Se défaisant de bons nombres de ses actifs à l’étranger, HNA affiche son intention de revenir à ses premières amours : ses compagnies aériennes et les secteurs liés au voyage. Mais les difficultés se font aussi sentir dans ces industries, et cela même avant que le corona virus ne frappe. En décembre 2018, la Banque chinoise de développement, premier créancier du groupe, met la main à la poche pour acheter les huit Airbus qui étaient en attente de livraison après les retards de paiement de Hainan Airlines. L’entreprise lutte aussi pour garder sur pied Hong Kong Airlines, tandis que les autorités aéroportuaires hongkongaises saisissent sept avions de la compagnie suite à un défaut de paiement.

Clap de fin

Le 29 février 2020, le gouvernement provincial de Hainan commence à prendre le contrôle du conglomérat, nommant de nouveaux dirigeants et endossant la gestion de ses dettes.

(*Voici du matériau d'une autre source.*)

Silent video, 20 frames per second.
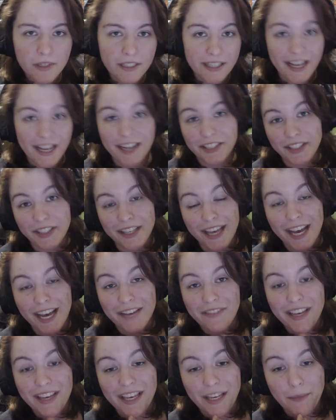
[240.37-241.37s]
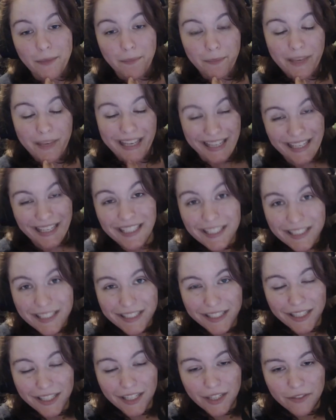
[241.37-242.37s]
is I actually have a
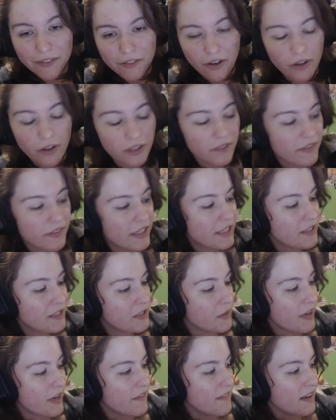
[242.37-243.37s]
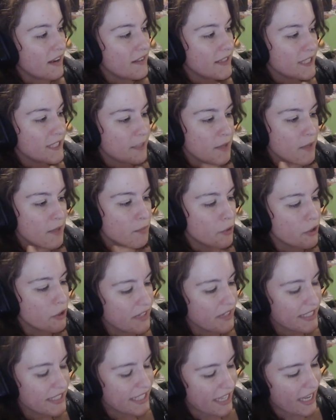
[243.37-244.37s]
case for all of this. So I found this to be a
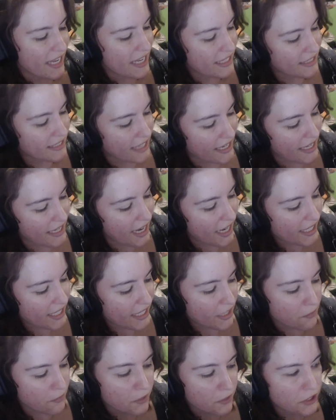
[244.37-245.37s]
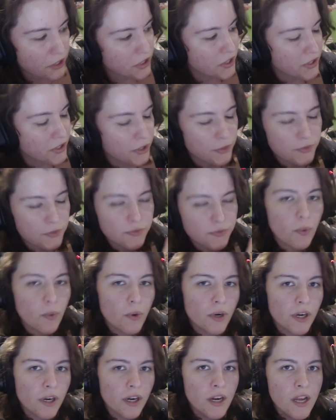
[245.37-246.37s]
perfect case. I got it originally
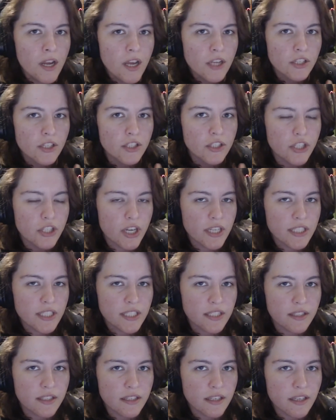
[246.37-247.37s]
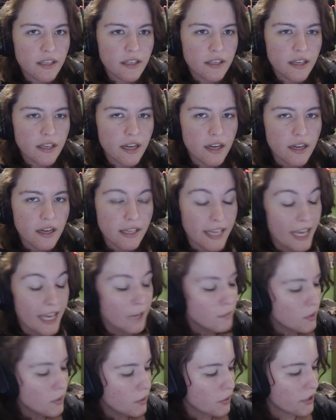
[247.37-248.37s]
for just the uh,
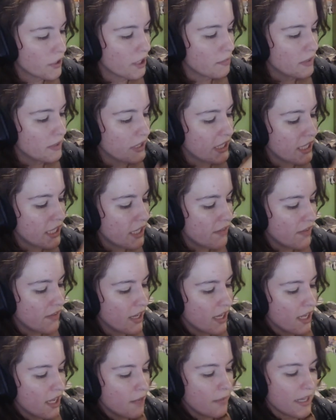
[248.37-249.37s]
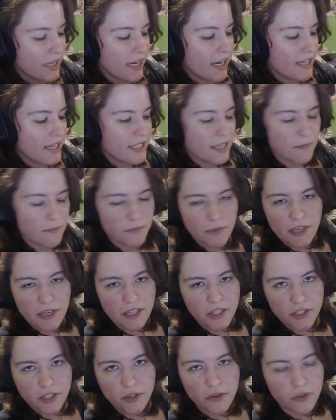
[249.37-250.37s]
camcorder, I believe, but it ends up
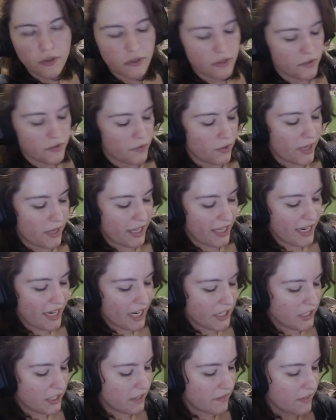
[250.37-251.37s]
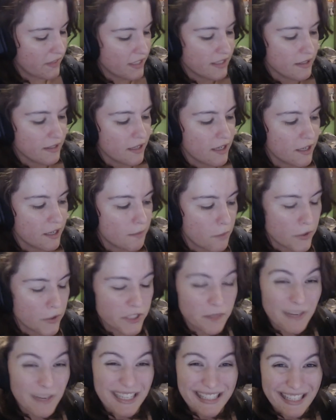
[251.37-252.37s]
being so useful. I can actually fit uh,
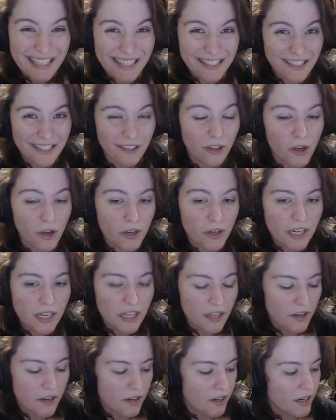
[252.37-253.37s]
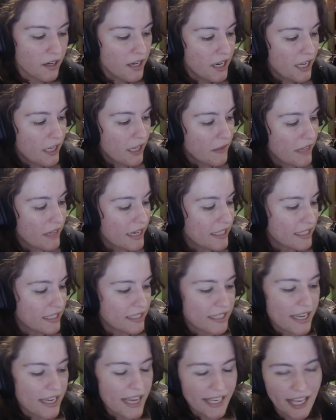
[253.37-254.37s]
most of my DSLR in here. That is to
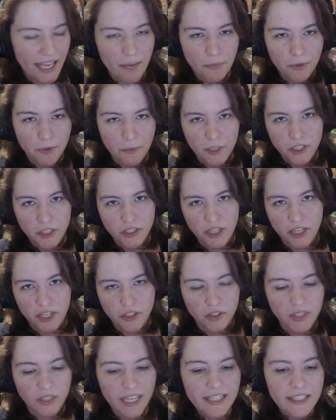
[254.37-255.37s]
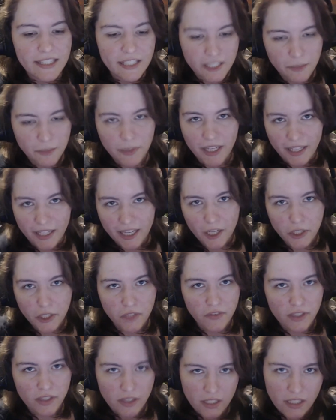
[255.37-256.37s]
say, I can't put much extra lenses, but I can
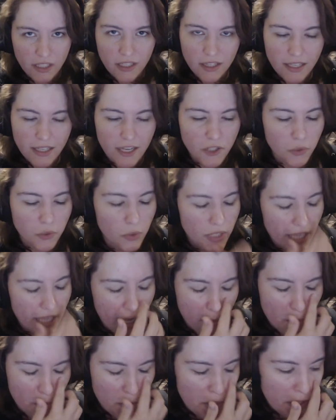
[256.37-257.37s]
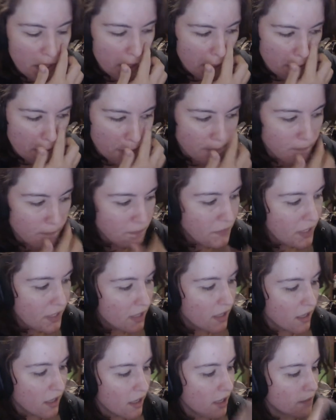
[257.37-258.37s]
actually fit the, the actual camera in here.
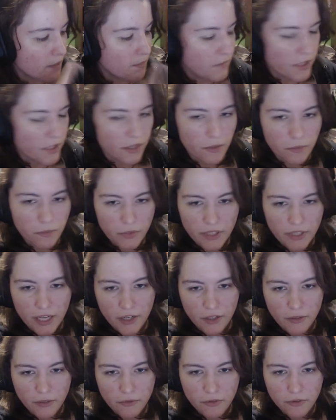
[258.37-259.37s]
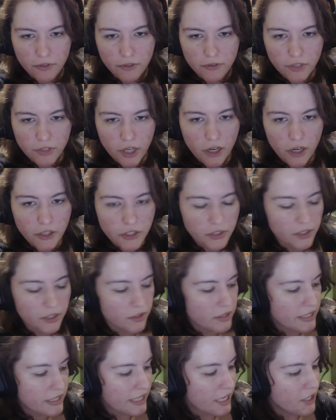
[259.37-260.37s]
Um, you know, we got your, your charger
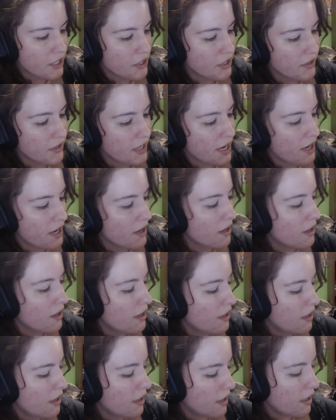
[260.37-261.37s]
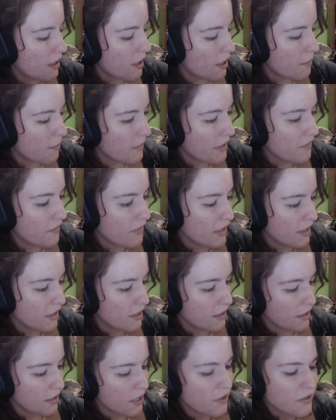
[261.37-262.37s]
little station there. Um, it can fit uh,
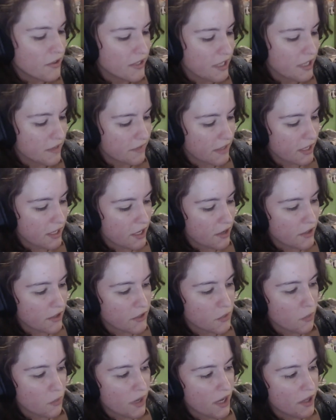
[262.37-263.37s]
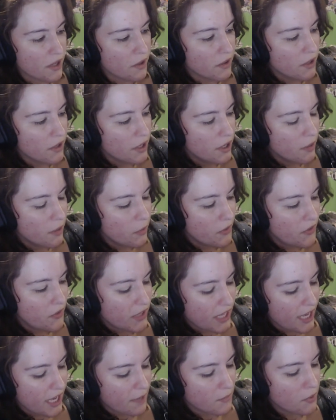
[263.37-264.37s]
other stuff in here as well with the
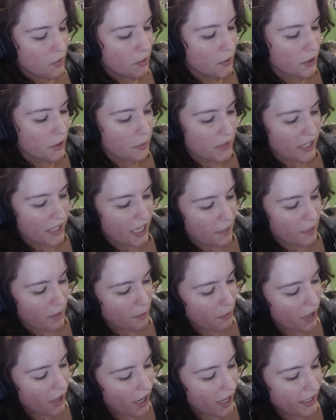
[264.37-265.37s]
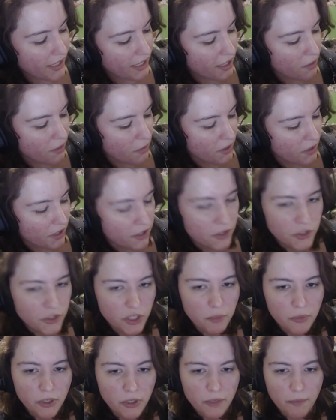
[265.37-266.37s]
camcorder. But then I have my pocket where I
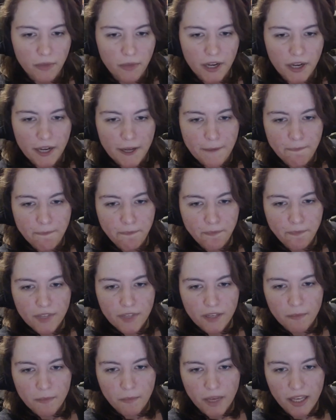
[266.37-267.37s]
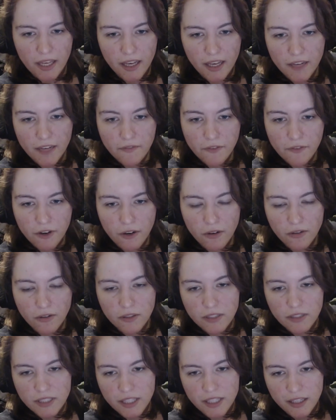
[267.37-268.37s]
usually put my my
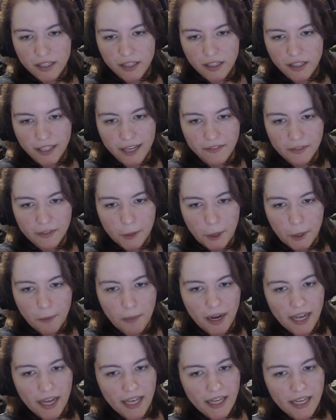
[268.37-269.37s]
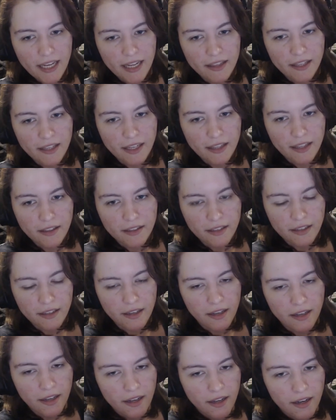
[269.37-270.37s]
headphones and then the lavalier mic and then
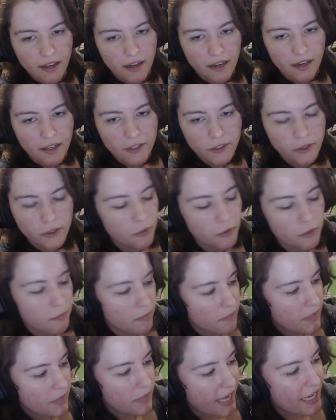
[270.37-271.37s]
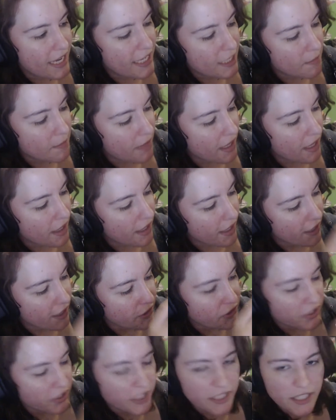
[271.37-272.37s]
the uh, zoom handy mic
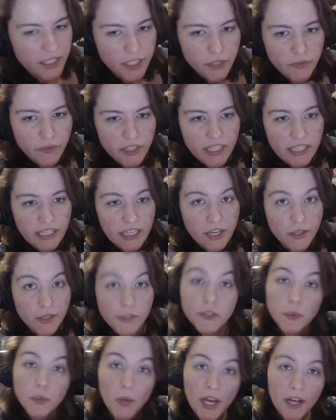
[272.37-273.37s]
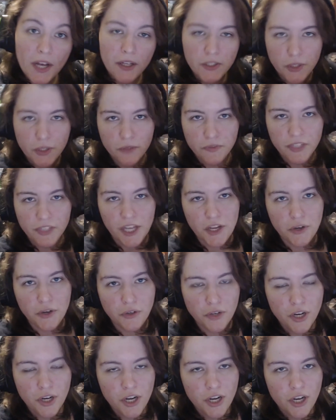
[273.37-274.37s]
actually does fit in here as well and don't forget
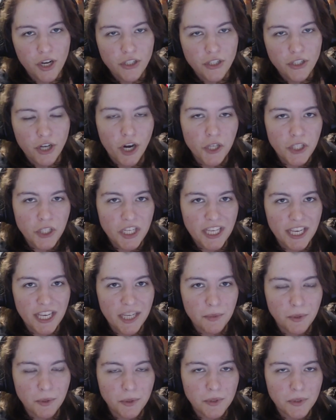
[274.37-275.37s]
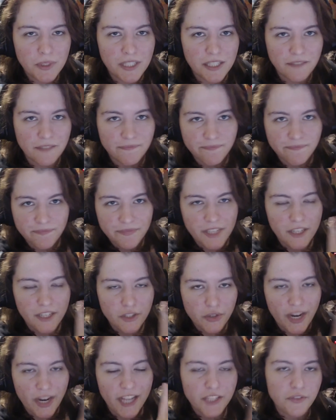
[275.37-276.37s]
your charging cables and and
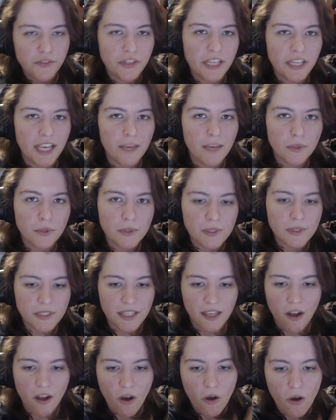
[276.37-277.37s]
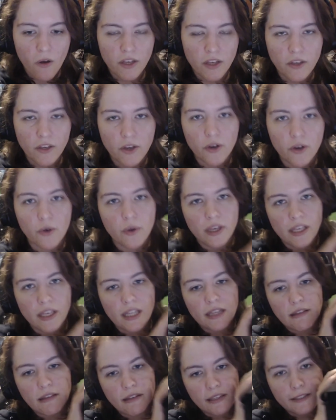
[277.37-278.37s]
transfer cables they all can go
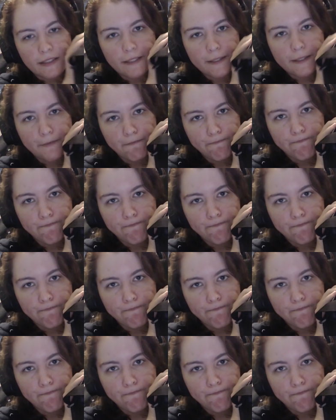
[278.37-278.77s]
in this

Cet acte, qui pourrait être le premier d’une reprise à rythme lent du groupe, devrait conduire à la vente des actifs restant d’HNA, selon plusieurs experts du secteur, conduisant à une fin amère pour l’une des histoires entrepreneuriales chinoises les plus fascinantes. La cause immédiate de la chute, est, évidemment, l’épidémie de coronavirus qui a causé l’arrêt quasi-complet de l’économie chinoise, portant un coup particulièrement violent au secteur du voyage et du tourisme. Fin février, près de 80% des vols chinois étaient à l’arrêt, et l’International Air Transport Association estimait que le virus pourrait coûter près de 30 milliards USD au secteur. Le virus pandémique aura donc porté le coup de grâce au groupe que tout le monde savait déjà grandement fragilisé. Reste à savoir si le phénix renaîtra de ses cendres.